Leeds and West Ham approached Friday night’s clash at Elland Road sitting at opposite ends of the division’s set pieces tables.
Clearly, only the actual Premier League table counts.
For Leeds, all that matters in this first season back is that the Whites end up 17th or higher.
Twelve games in, Leeds are still comfortable enough in mid-table with an array of stylish and impressive performances still fresh in the memory.
Yet equally it is impossible to ignore United’s current set piece woes, their unwanted position at the top of the table for goals conceded in that respect and the connotations that could have on the table itself.
West Ham arrived at Elland Road with the third best record in the division in terms of scoring from set pieces with five goals netted via that method so far, excluding penalties.
Only Chelsea and Southampton could boast a better record with Chelsea taking their tally to seven with Kurt Zouma’s header in last weekend’s 3-1 victory at home to Leeds.
That left Bielsa’s Whites with the joint second worst record in the division in terms of conceding from set pieces – level with Brighton and Sheffield United and only one behind Leicester City.
Yet by the end of Friday’s contest, two more goals leaked via that method left United’s record as the worst and West Ham’s as the joint best.
Assessing Friday’s defeat is a tricky task as West Ham are a difficult proposition to weigh up with the Hammers only finishing fifth bottom last season but now suddenly fifth and looking to have decent prospects of sticking around in the top half at least.
Their set piece threat will help them in that respect and given United’s history of woes in that department it was always likely the Hammers would cause a threat.

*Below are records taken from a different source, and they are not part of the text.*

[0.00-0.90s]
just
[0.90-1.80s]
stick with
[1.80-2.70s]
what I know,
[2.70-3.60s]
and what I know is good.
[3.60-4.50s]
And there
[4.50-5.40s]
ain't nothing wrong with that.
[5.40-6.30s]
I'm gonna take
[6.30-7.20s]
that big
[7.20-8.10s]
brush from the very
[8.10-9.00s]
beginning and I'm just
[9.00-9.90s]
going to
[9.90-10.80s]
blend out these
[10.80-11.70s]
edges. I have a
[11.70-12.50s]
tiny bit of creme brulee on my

Really, Leeds were lucky to only ship in two and their goals conceded from set pieces record would have taken a bit of a battering but for some more brilliant goalkeeping from Illan Meslier and wayward finishing from Sebastian Haller, albeit Meslier might have done better with the equaliser.

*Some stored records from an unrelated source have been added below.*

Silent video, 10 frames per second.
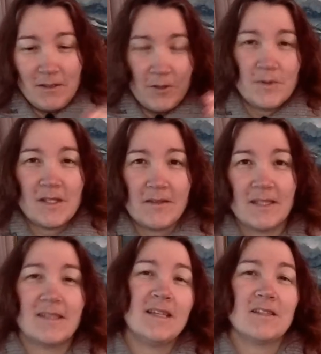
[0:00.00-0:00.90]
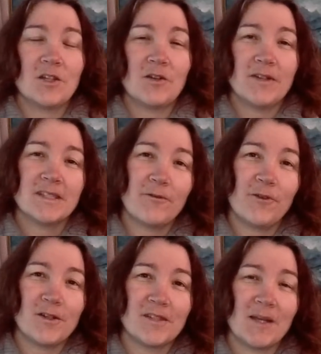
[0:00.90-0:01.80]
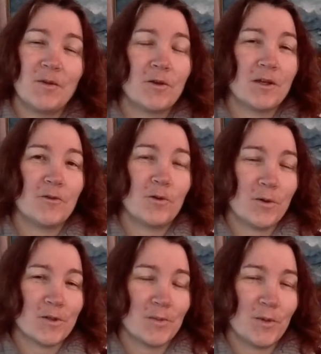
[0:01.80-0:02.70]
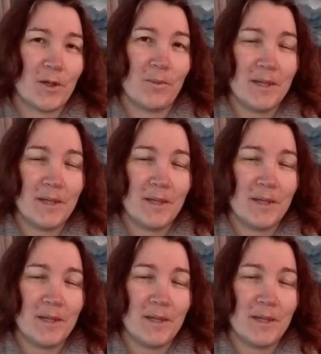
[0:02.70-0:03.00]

using this e-service the first time, you can of course book a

Stuart Dallas lost out to Tomas Soucek for West Ham’s first with Liam Cooper then beaten by Angelo Ogbonna for the second but Leeds looked all at sea as a collective defending set pieces and the issue is one for the defence and moreover really the team as a whole.
The problem has been prevalent for several seasons though at six-foot-one Llorente in particular should prove a very good asset in defending set pieces.
The Spanish international is after all an £18m recruit who has so far played just 81 minutes of football for the Whites due to injury problems and the centre-back is now facing another few weeks out with a muscular problem.
But the set piece issue is definitely something that needs sorting and on the day that United’s head coach made the final three for the FIFA Best Coach award, the problem is an issue which he will be keen to solve.
Leeds would have hoped that their attacking prowess would have outweighed any problems at the other end but for once Bielsa’s Whites never truly got going like they can in that respect and it’s rather hard to work out why.
United approached Friday’s contest with injuries but essentially in the defensive department with the absences of Llorente and Robin Koch worth bearing in mind when it came to conceding two more from set pieces.
Yet with Rodrigo back in the starting XI, Leeds lined up with what is probably their first choice front five at present in Patrick Bamford, Rodrigo, Raphinha and Jack Harrison in front of Mateusz Klich yet could only muster 13 shots at goal with seven on target – low by United’s exemplary standards – with the Hammers weighing in with 19 shots, eight of which were on target.
United still had an early lead to protect via Klich’s second attempt at a penalty and had Leeds been able to keep a fourth clean sheet then one goal would have been enough.
There were not a huge amount of positives to take from Friday night’s loss with Bielsa himself admitting the defeat was a fair one but Whites youngster Jamie Shackleton returned from nearly a six-week lay off due to a quad injury with a solid performance in the second half.
Bielsa was quick to ring the changes at half-time in withdrawing Gjanni Alioski and Jack Harrison for Shackleton and Helder Costa meaning something of a tactical reshuffle.
Costa struggled to make much of an impact but the same can be said for most of United’s players as part of a below par display yet Shackleton quickly added energy and bite to the left hand side.
The talented and versatile 21-year-old has predominantly been used off the bench for Leeds since making his breakthrough but the Academy graduate will be keen to establish himself as a regular starter.
His display against West Ham will certainly have helped his cause and it will be interesting to see if Bielsa now opts to make changes to his side for Wednesday night’s clash against Newcastle United at Elland Road.
It’s hardly panic stations with Leeds still 14th and eight points clear of the dropzone but most of the chasing pack have games in hand and a win against the Magpies would be a very welcome pre-Christmas tonic.